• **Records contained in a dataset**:

■ ■ ■ ■ ■ ■ ■

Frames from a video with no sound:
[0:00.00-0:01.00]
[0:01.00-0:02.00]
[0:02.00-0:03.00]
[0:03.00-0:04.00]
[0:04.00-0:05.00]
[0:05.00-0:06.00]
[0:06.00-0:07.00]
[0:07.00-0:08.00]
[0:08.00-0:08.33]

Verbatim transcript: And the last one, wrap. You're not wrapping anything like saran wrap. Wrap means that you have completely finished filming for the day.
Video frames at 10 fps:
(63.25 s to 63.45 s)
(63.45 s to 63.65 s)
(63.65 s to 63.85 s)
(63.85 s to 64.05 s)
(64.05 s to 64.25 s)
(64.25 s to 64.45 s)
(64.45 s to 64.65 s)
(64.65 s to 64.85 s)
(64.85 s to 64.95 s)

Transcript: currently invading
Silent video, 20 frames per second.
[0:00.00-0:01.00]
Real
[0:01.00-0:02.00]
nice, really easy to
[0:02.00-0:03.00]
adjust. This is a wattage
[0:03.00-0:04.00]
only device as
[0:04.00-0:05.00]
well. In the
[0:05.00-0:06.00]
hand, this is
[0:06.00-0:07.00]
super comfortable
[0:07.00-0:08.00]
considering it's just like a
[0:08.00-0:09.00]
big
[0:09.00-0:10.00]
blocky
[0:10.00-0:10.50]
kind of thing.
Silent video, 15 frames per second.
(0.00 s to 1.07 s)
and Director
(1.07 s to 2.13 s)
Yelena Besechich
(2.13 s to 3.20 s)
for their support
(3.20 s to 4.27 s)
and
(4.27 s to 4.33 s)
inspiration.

■ ■ ■ ■ ■ ■ ■

• **What is needed**: Would you please copy every line in the data that contains the word "second"?

• **Output of the exercise**:
Silent video, 20 frames per second.
Silent video, 15 frames per second.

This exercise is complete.